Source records
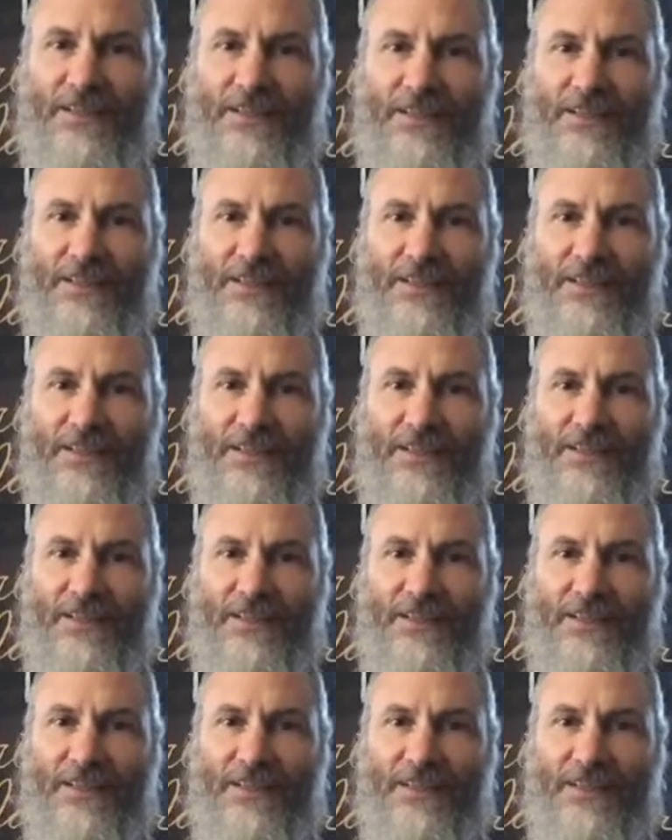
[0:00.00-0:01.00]
Ready,
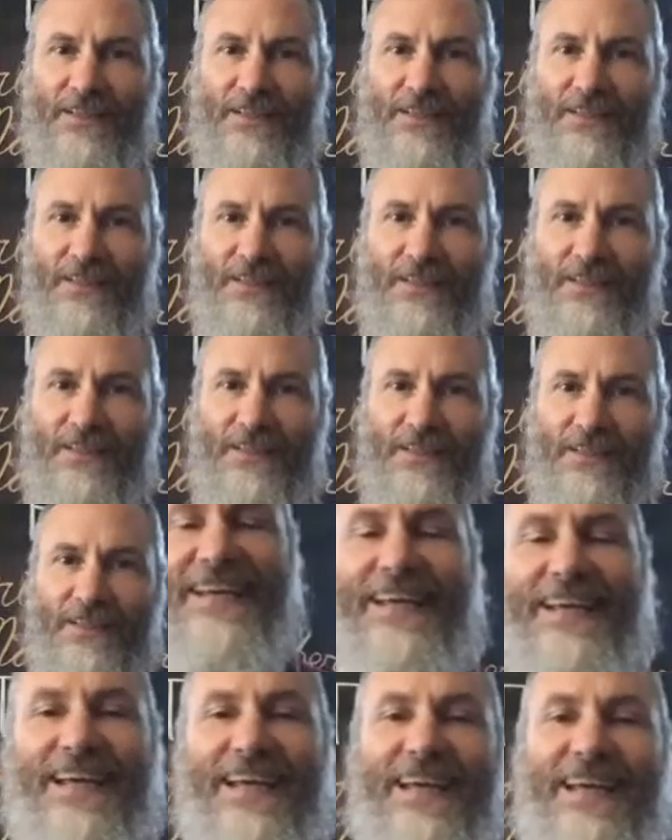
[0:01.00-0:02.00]
hopefully.
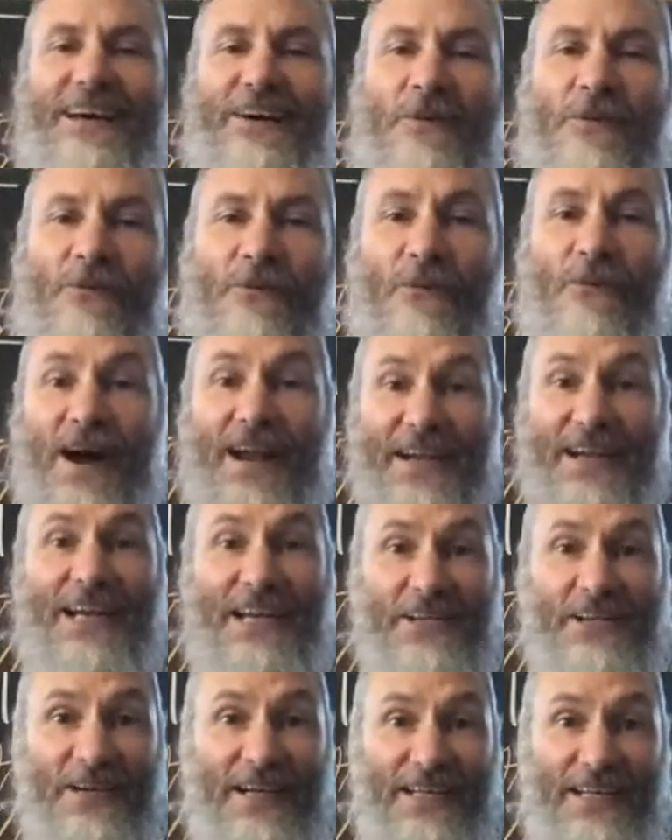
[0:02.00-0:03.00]

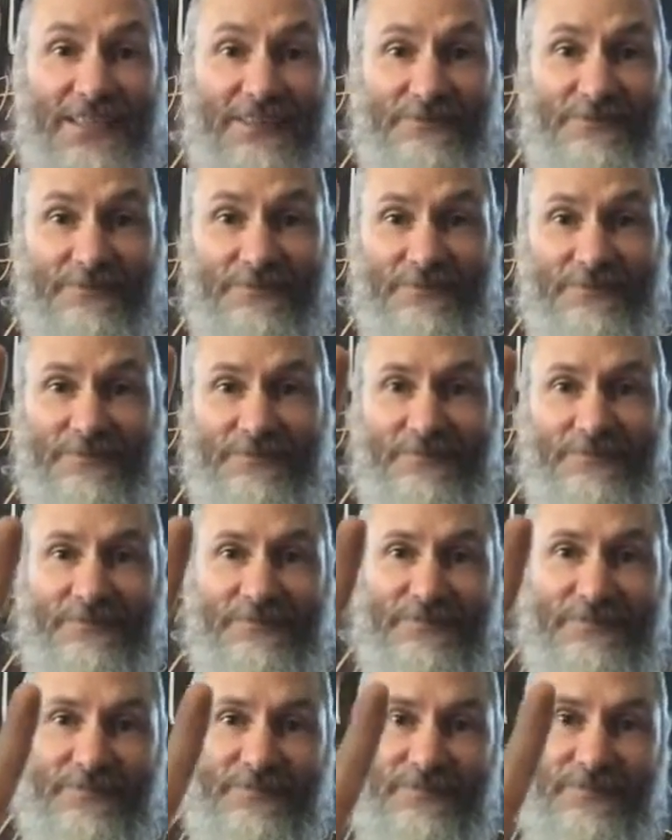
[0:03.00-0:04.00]
100.
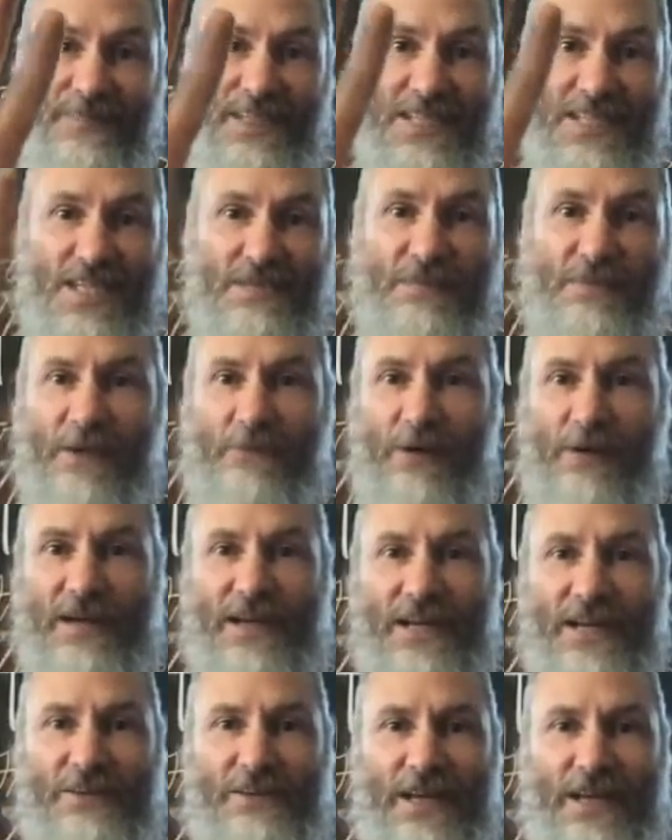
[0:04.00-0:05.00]
This is my
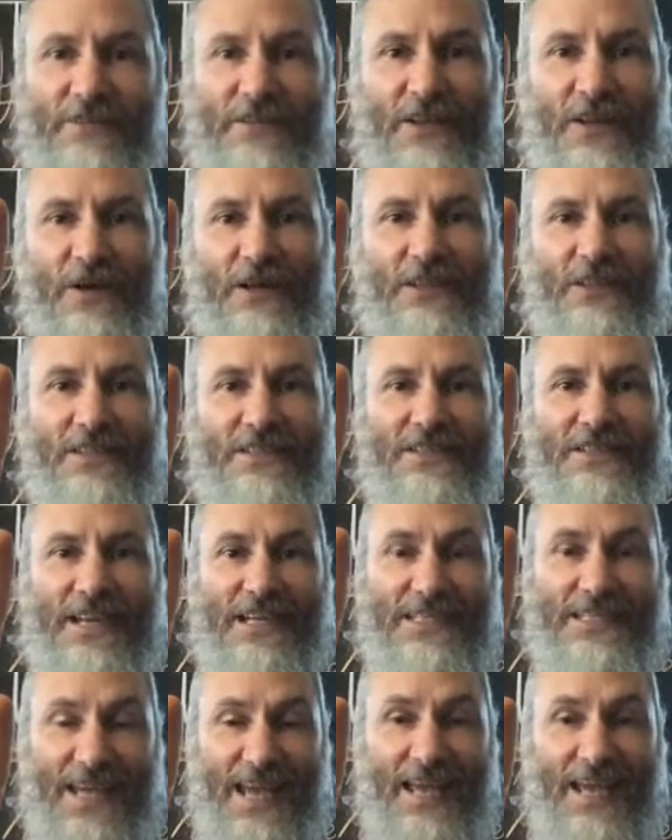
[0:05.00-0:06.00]
100. Even though it looks
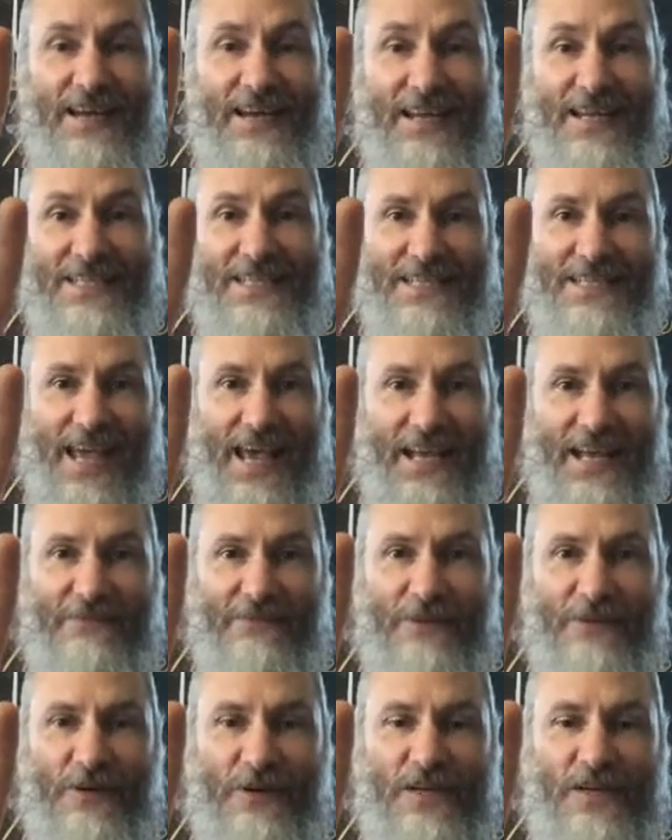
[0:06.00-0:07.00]
like 10, it is 10,
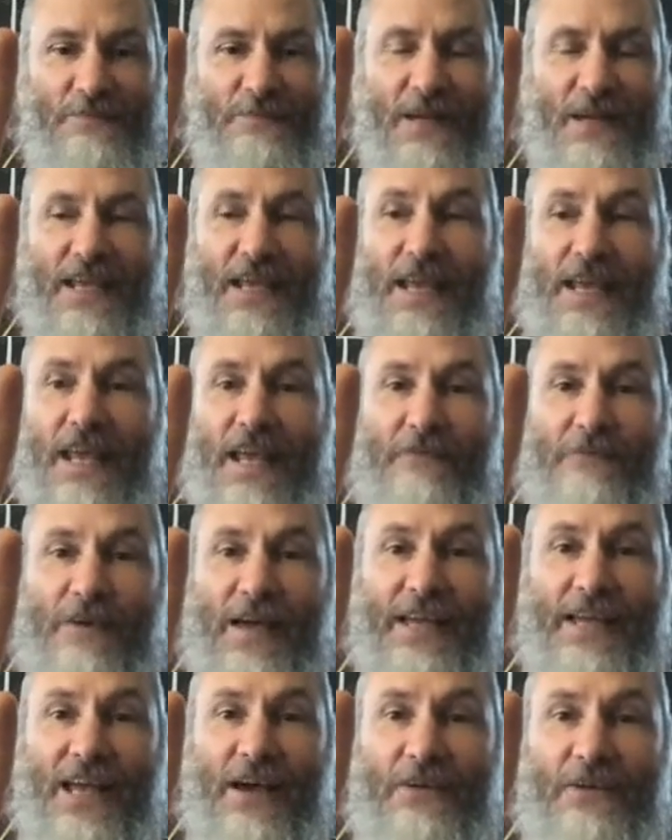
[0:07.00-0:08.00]
of course, but if
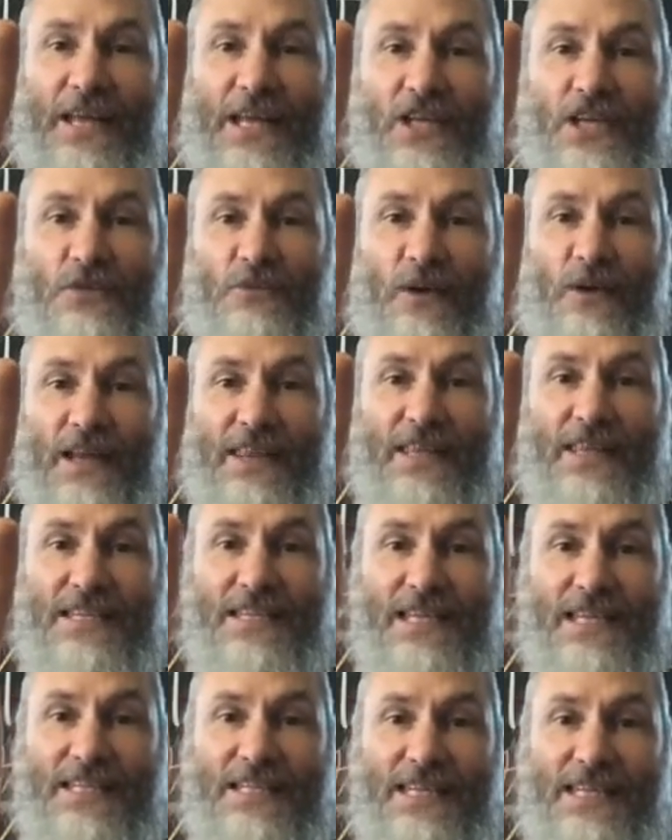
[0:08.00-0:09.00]
I count each one of these
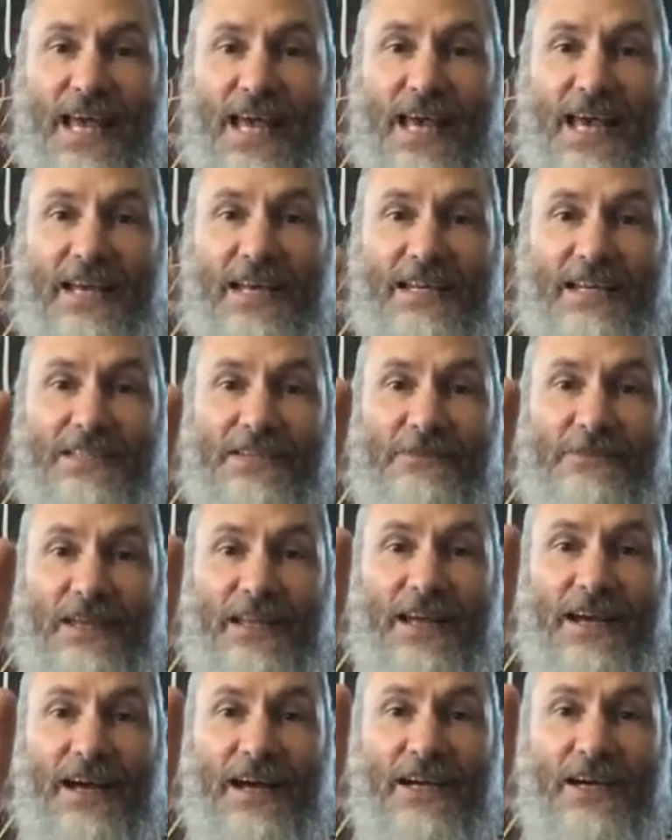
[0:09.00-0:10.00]
as 10, it's
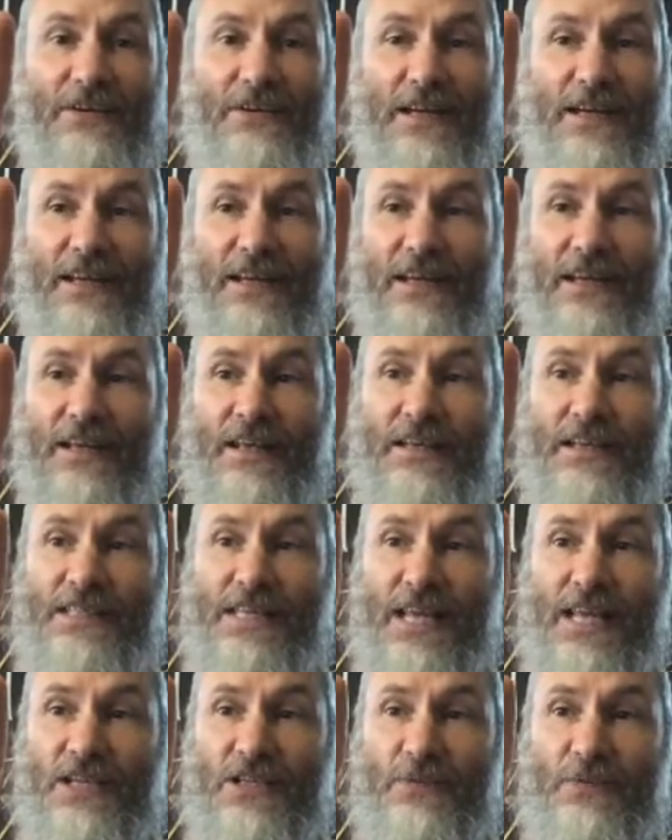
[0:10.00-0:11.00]
really 100.
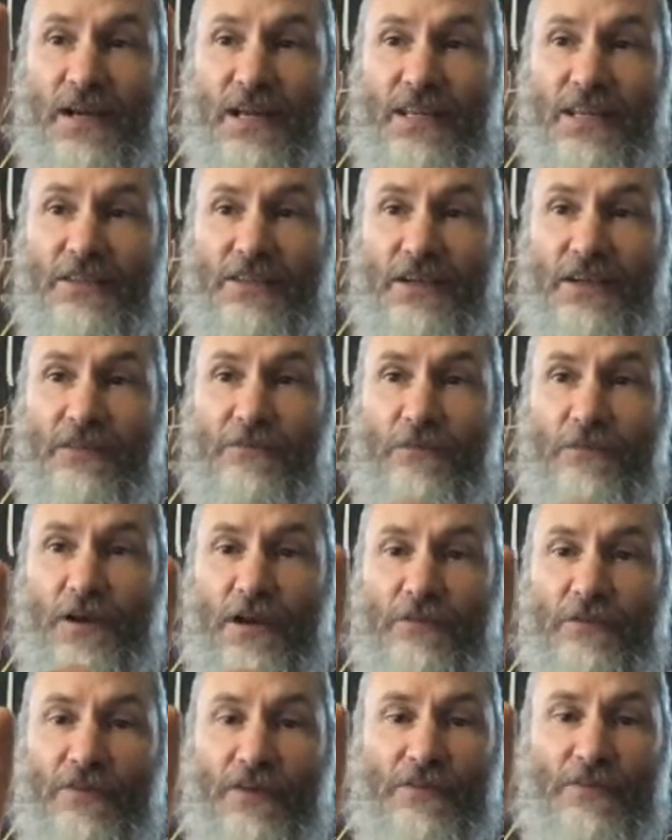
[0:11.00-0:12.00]
10, 20, 30,
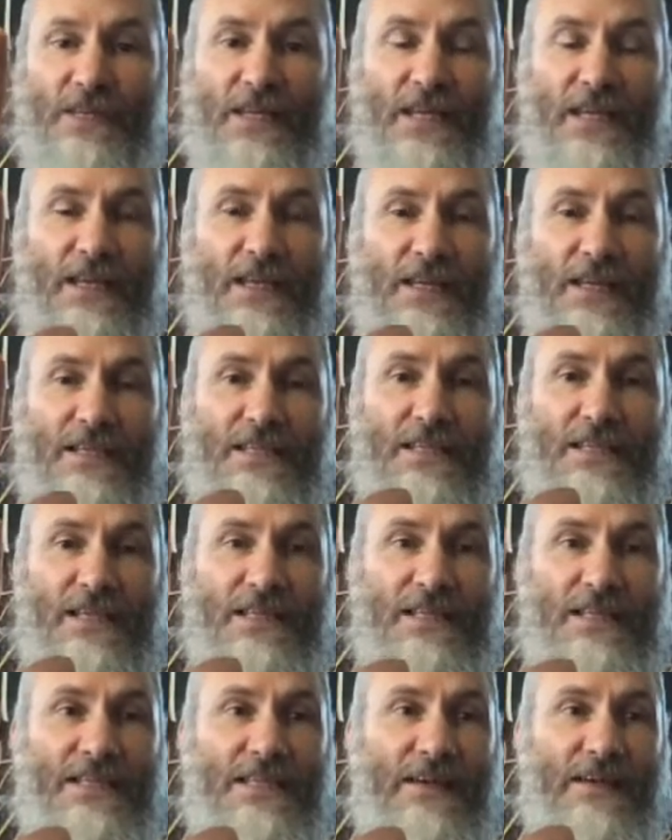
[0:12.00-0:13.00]
40, 50,
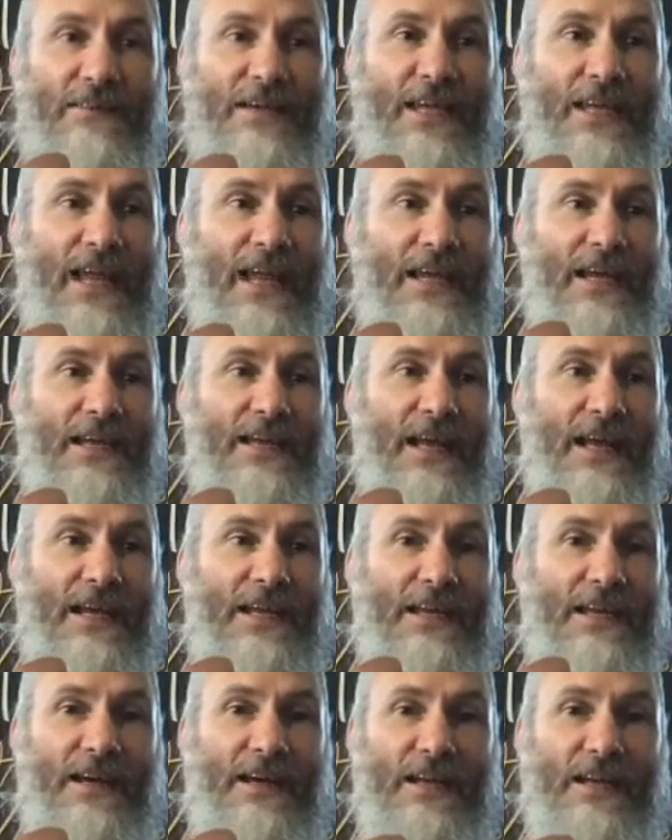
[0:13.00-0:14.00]
60, 70, 80,
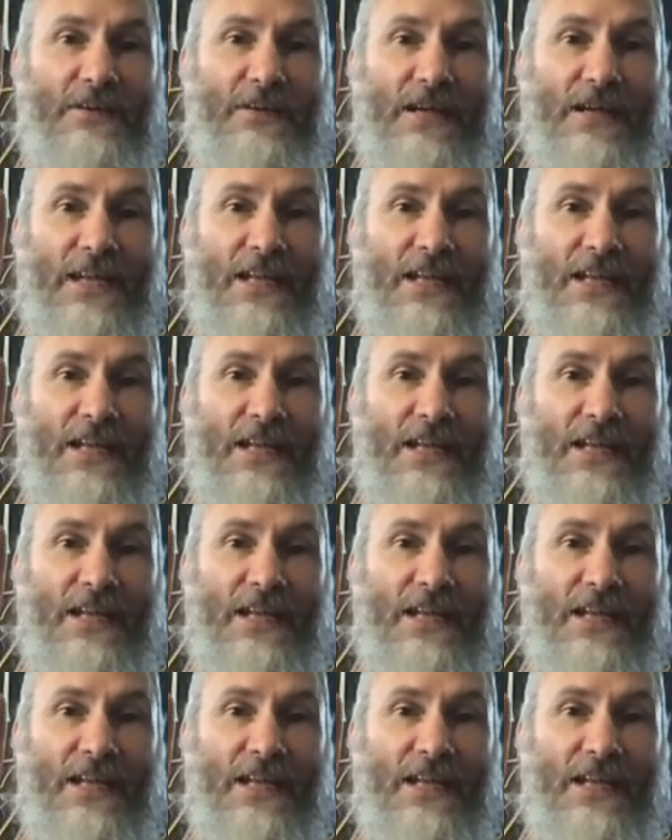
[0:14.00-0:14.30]
90, 100.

> _Task goal_:
Please transcribe all of the entries word for word, with the pictures left out.

> _Reply_:
[0:00.00-0:01.00]
Ready,
[0:01.00-0:02.00]
hopefully.
[0:02.00-0:03.00]

[0:03.00-0:04.00]
100.
[0:04.00-0:05.00]
This is my
[0:05.00-0:06.00]
100. Even though it looks
[0:06.00-0:07.00]
like 10, it is 10,
[0:07.00-0:08.00]
of course, but if
[0:08.00-0:09.00]
I count each one of these
[0:09.00-0:10.00]
as 10, it's
[0:10.00-0:11.00]
really 100.
[0:11.00-0:12.00]
10, 20, 30,
[0:12.00-0:13.00]
40, 50,
[0:13.00-0:14.00]
60, 70, 80,
[0:14.00-0:14.30]
90, 100.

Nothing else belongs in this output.